Mitral Regurgitation (MR)

Murmur is pansystolic, best at the apex, radiating to the axilla.
Associated signs include right ventricular heave, soft S1, and loud P2.
Imaging may reveal left atrial and ventricular enlargement, pulmonary oedema, and mitral valve calcification.
Differentiated from AR by systolic murmur timing.

Mitral Stenosis (MS)

Features include malar flush, low-volume pulse, tapping apex beat, loud S1 with opening snap, and mid-diastolic rumbling murmur.
The murmur is best heard at the apex and differs from the Austin Flint murmur of severe AR by its opening snap and accentuated S1.
Echocardiography confirms diagnosis.

Aortic Stenosis (AS)

Presents with exertional dyspnoea, syncope, and angina.
Signs include slow-rising pulse, heaving apex, and harsh ejection systolic murmur radiating to the carotids with an ejection click.
ECG and imaging may demonstrate LV hypertrophy and calcified aortic valve.
Distinguished from AR by radiation pattern and presence of ejection click.

Pulmonary Regurgitation (PR)

Produces a diastolic murmur at the second and third left intercostal spaces, accentuated with inspiration.
A loud P2 is common in pulmonary hypertension.
CXR may show pulmonary artery dilatation and RV enlargement; ECG often demonstrates RV hypertrophy.
Echocardiography is diagnostic.
Differentiation from AR is aided by inspiratory augmentation in PR vs expiratory augmentation in AR.

Tricuspid Stenosis (TS)

Presents with diastolic murmur at the lower left sternal border, associated with jugular venous distension and hepatomegaly.
Differentiated from AR by right-sided signs of venous congestion and absence of wide pulse pressure.

Blunt Abdominal Trauma

Rarely, traumatic AR occurs following severe chest or abdominal trauma.
Sudden haemodynamic deterioration with a new diastolic murmur in trauma patients should raise suspicion.

Management

General Approach

Acute aortic regurgitation (AR) represents a surgical emergency, whereas chronic AR typically follows a protracted, often asymptomatic course.
The therapeutic strategy is dictated by the acuity of presentation, severity of regurgitation, left ventricular (LV) function, symptom burden, and surgical candidacy.
Definitive therapy in acute severe AR is urgent surgery, while chronic AR management balances surveillance, medical therapy, and elective surgery.

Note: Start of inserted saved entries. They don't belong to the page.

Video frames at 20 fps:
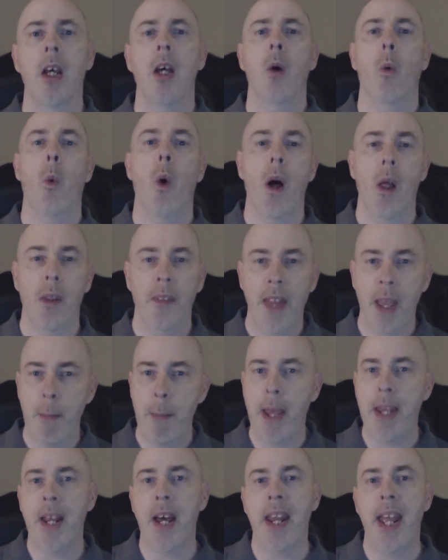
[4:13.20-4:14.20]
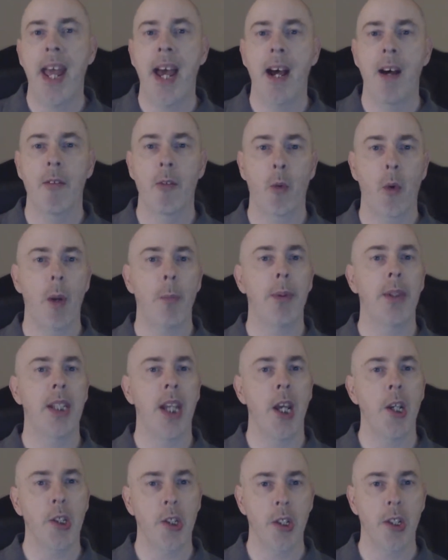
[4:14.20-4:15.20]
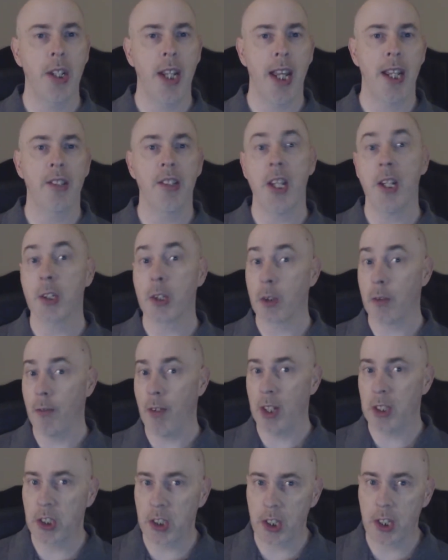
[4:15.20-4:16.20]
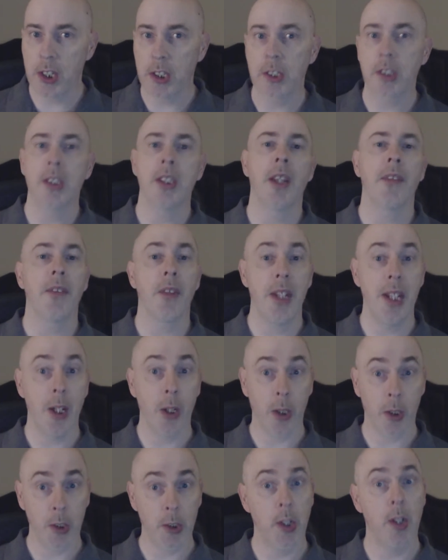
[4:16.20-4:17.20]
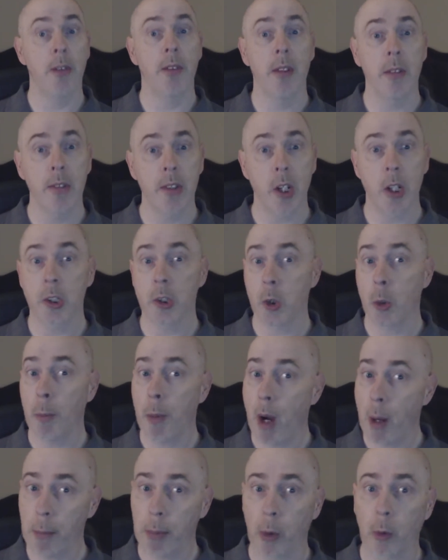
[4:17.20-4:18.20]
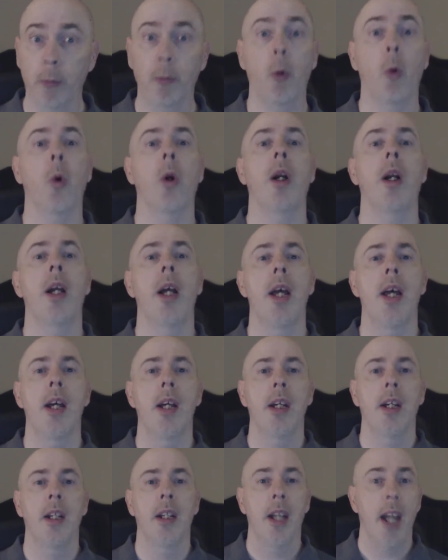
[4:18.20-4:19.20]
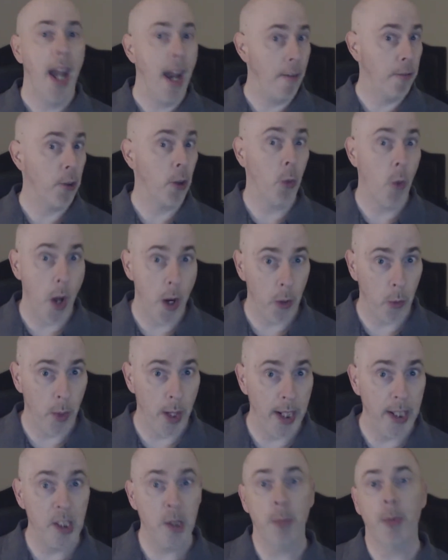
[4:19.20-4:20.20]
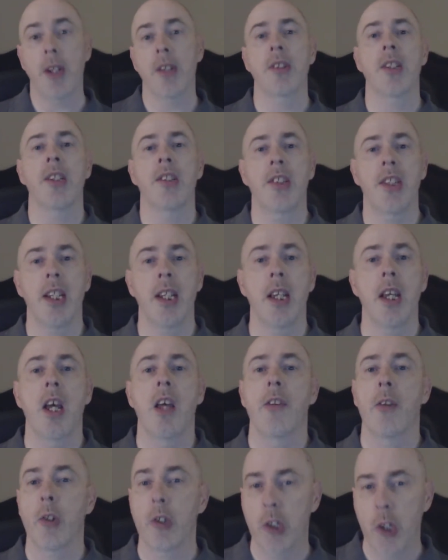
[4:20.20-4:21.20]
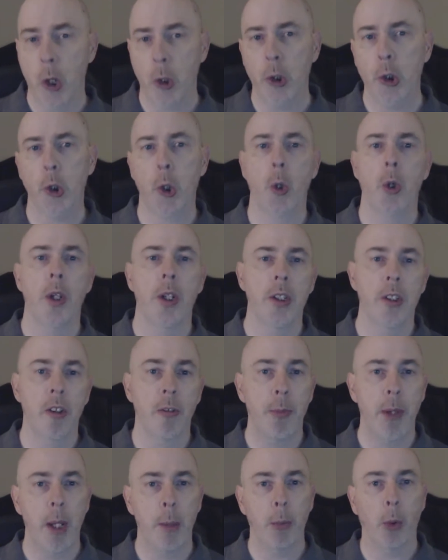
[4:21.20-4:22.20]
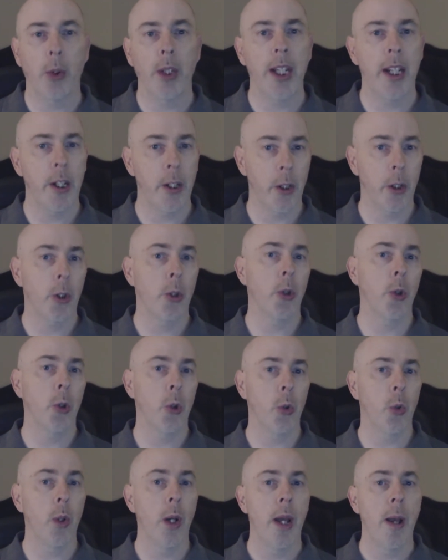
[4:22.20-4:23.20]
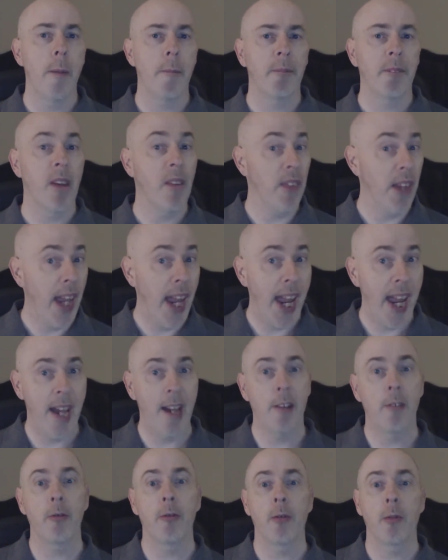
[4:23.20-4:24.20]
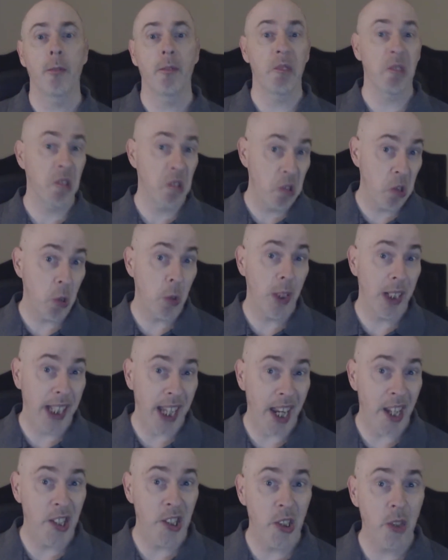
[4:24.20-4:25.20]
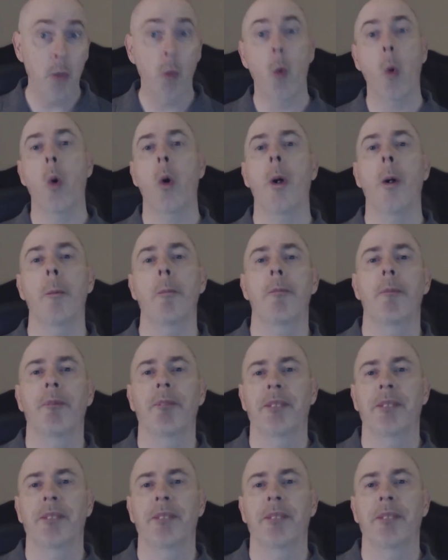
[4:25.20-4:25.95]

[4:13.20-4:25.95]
While they may not have the reputation as interventionists that the neoconservatives are so popular for, after Ronald Reagan's presidency, there's no shortage of people here who, if they have to engage in war,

Acute Aortic Regurgitation

Requires immediate stabilisation with airway management and intubation if necessary.
Intravenous inotropes (e.g., dobutamine, dopamine) are used to augment cardiac output, alongside vasodilators such as sodium nitroprusside to reduce afterload and improve forward flow.
Digoxin may be occasionally employed for rate control; however, beta blockers should generally be avoided due to their suppression of compensatory tachycardia.
Intra-aortic balloon counterpulsation is contraindicated as it worsens regurgitation during diastole.
Extracorporeal membrane oxygenation (ECMO) has been described as a temporising measure prior to surgery in unstable patients.
Definitive treatment is urgent aortic valve replacement (AVR) or repair, especially in cases due to infective endocarditis or aortic dissection. In dissection, ascending aortic replacement may suffice if valve function is preserved.

Chronic Aortic Regurgitation

Patients with mild to moderate, asymptomatic AR and preserved LV function generally require no intervention other than surveillance. Symptoms in these individuals are often attributable to other causes such as hypertension or coronary disease.
In moderate AR, AVR may be considered when patients undergo cardiac surgery for other indications.
Severe AR management is guided by LV function and dimensions:
- Asymptomatic with preserved LV function (LVEF >55%, LVESD <50 mm): conservative management with regular follow-up; surgery only if undergoing another cardiac operation.
- Asymptomatic with reduced LVEF (≤55%) or significant LV dilatation (LVESD >50 mm or indexed LVESD >25 mm/m²): AVR is indicated.
- Symptomatic severe AR: surgery is recommended regardless of LV function.
- ESC guidelines apply a lower intervention threshold, recommending surgery in asymptomatic patients with LVEF <50%.
In those unsuitable for surgery due to prohibitive risk, guideline-directed medical therapy (GDMT) for reduced LVEF and hypertension is used. Vasodilators may offer symptomatic relief in selected patients, but there is no strong evidence for long-term medical therapy in non-severe AR.
Longitudinal surveillance with echocardiography is vital, as LV dysfunction can occur before symptoms. The frequency of follow-up depends on LV dimensions, with intervals ranging from 3 months to 12 months depending on progression.

Surgical Options

AVR is the most common procedure, while valve-sparing repair may be appropriate in specialised centres, especially when valve morphology is favourable.
Postoperative prognosis correlates strongly with preoperative LV function; earlier intervention before irreversible dysfunction confers the best outcomes.
Both mechanical and bioprosthetic valves are used:
- Mechanical valves are durable but require lifelong anticoagulation.
- Bioprosthetic valves avoid anticoagulation but are less durable and more likely to require reoperation.
- Selection is individualised, taking into account patient comorbidity, lifestyle, and age.
Patients with prosthetic valves require antithrombotic therapy and may also require antibiotic prophylaxis before high-risk procedures if they have prosthetic material, previous endocarditis, certain congenital lesions, or post-transplant valvulopathy.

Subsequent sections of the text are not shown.